▶ [WORK TO COMPLETE]: Return the following from the records below: each line, word for word, starting with the line that contains "[0.00-1.00s]" and going on through the line that contains "Verbatim transcript: are", with nothing outside that range.

▶ [EXERCISE MATERIALS]:
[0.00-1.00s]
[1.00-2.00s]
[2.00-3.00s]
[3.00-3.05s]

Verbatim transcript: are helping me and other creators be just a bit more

--

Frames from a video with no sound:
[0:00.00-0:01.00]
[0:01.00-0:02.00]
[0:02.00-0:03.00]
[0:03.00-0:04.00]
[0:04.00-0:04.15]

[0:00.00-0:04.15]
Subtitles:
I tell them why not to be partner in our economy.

...

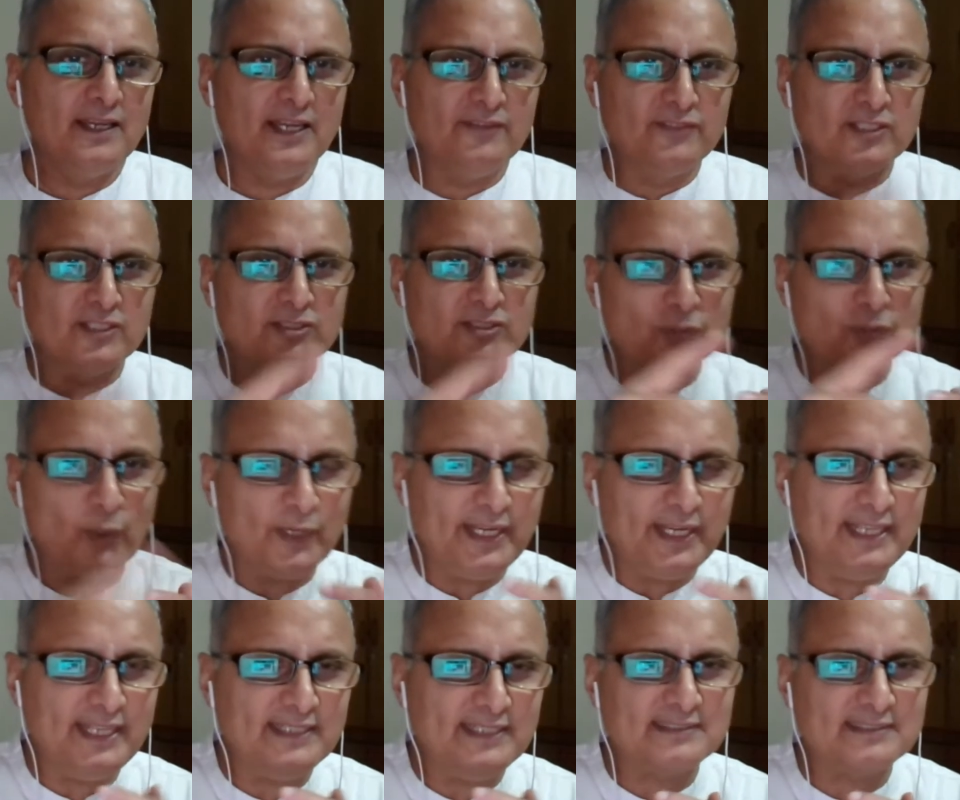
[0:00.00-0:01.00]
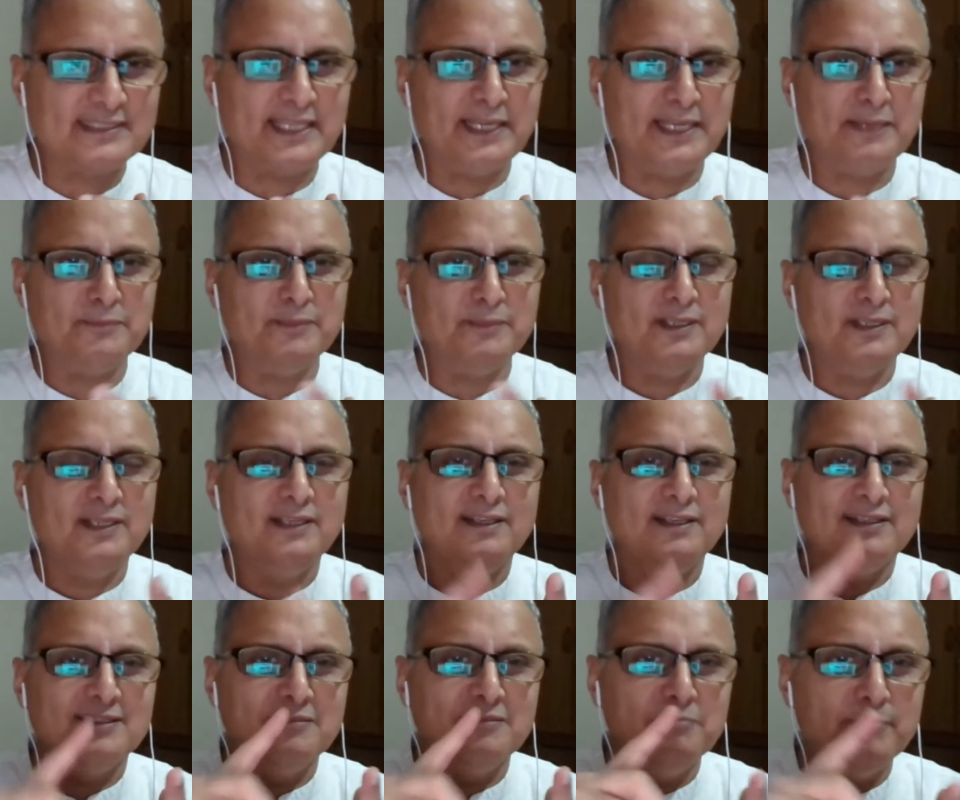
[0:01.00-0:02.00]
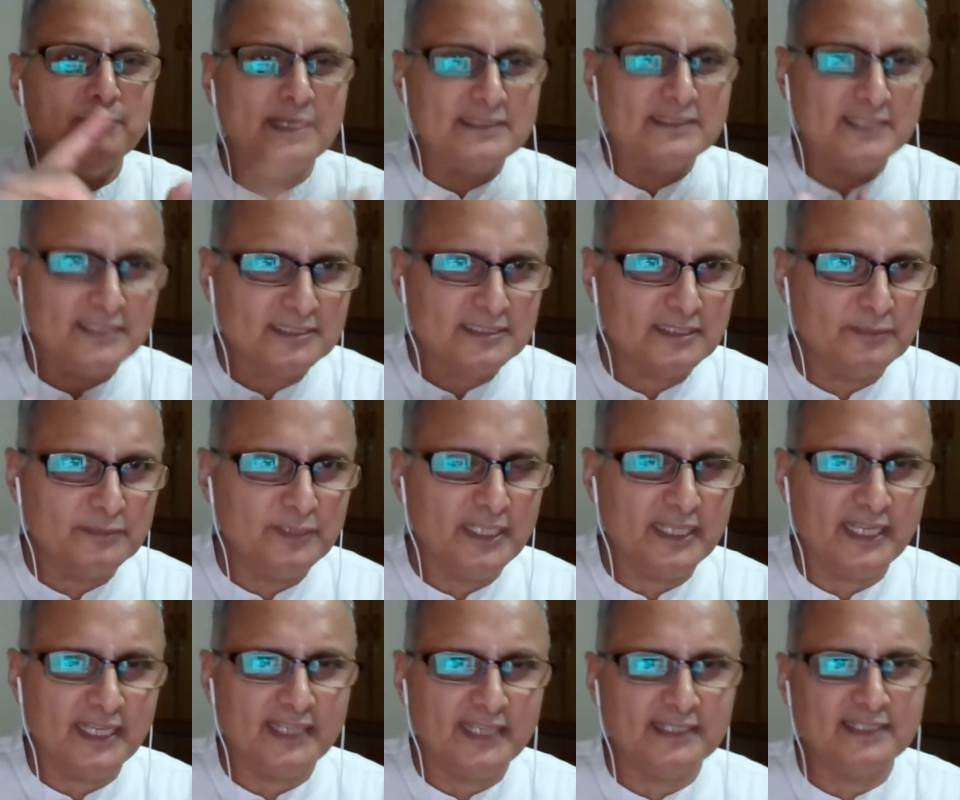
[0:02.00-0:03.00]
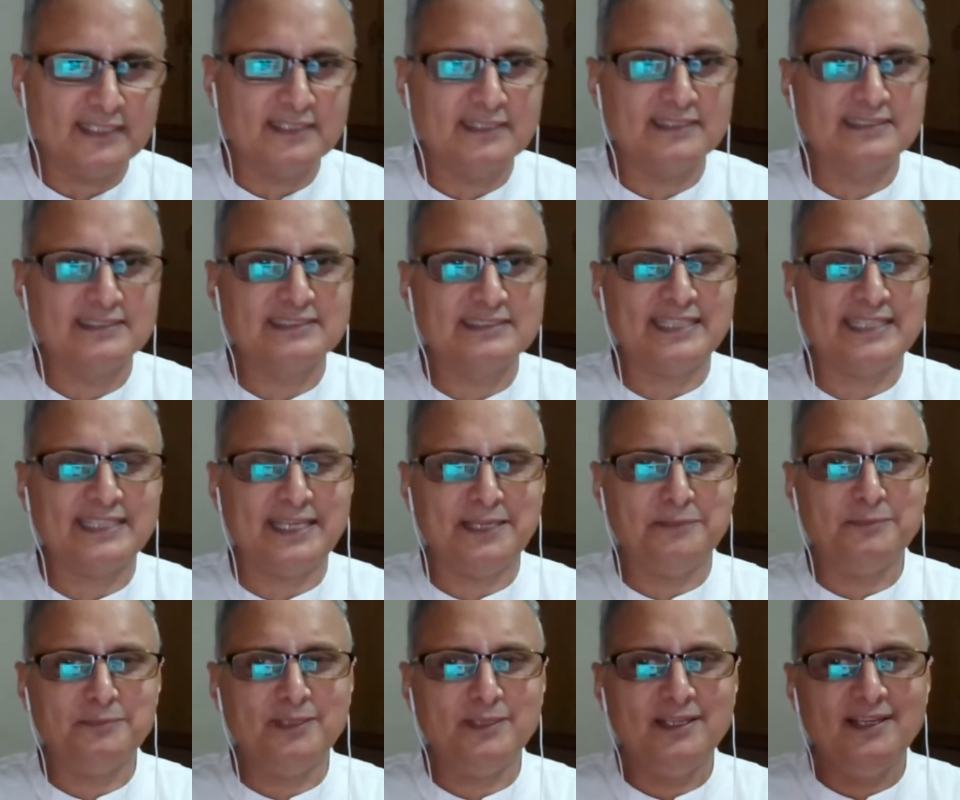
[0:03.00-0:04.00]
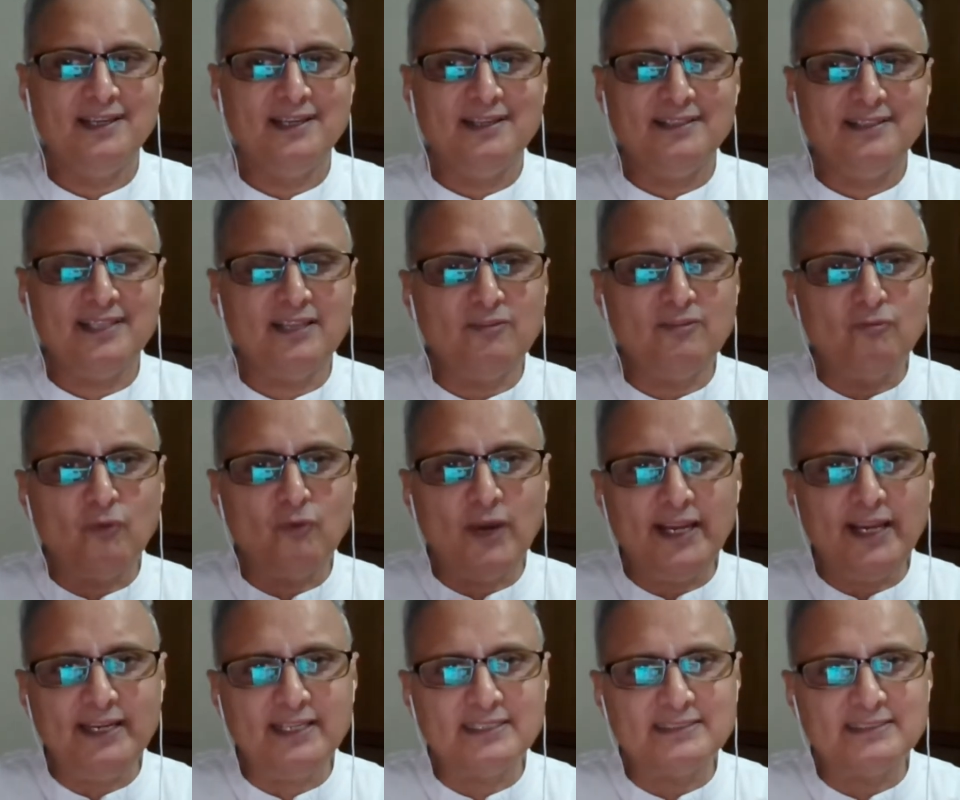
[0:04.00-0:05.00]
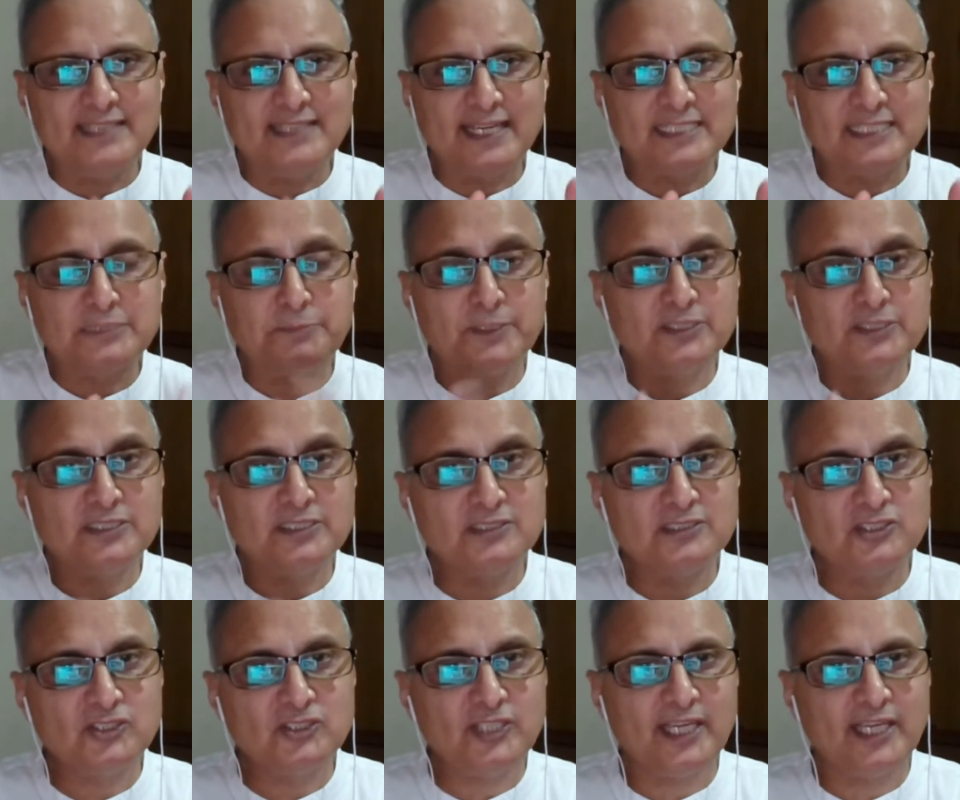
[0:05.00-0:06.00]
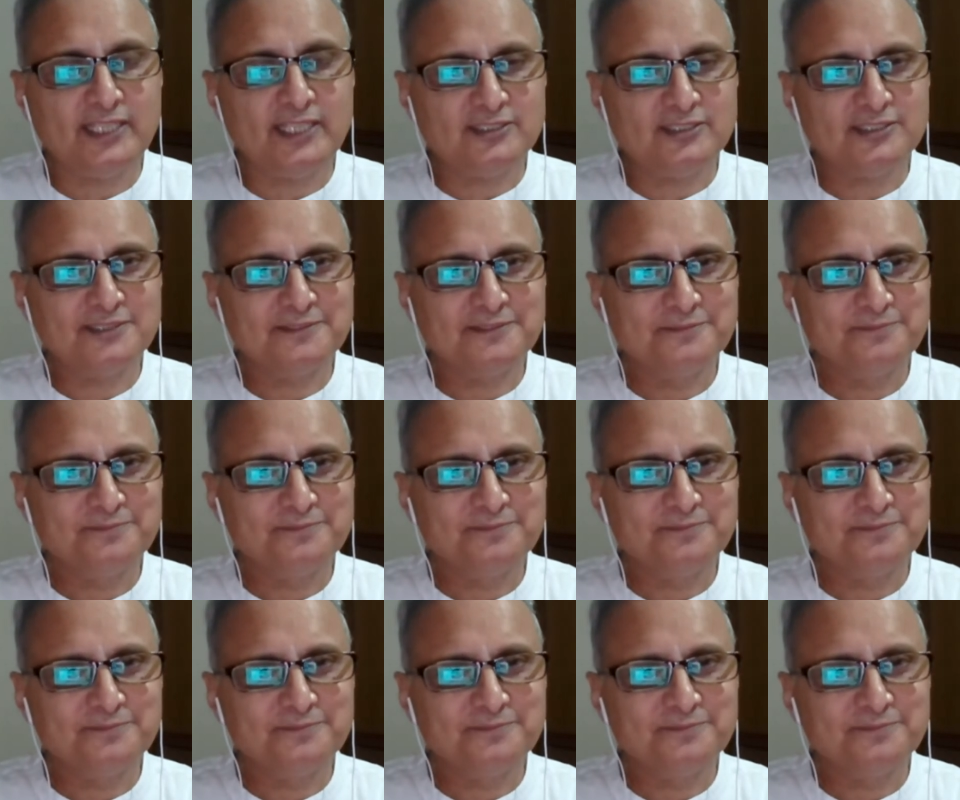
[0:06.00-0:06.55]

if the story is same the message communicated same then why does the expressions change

▶ [ANSWER SECTION]:
[0.00-1.00s]
[1.00-2.00s]
[2.00-3.00s]
[3.00-3.05s]

Verbatim transcript: are helping me and other creators be just a bit more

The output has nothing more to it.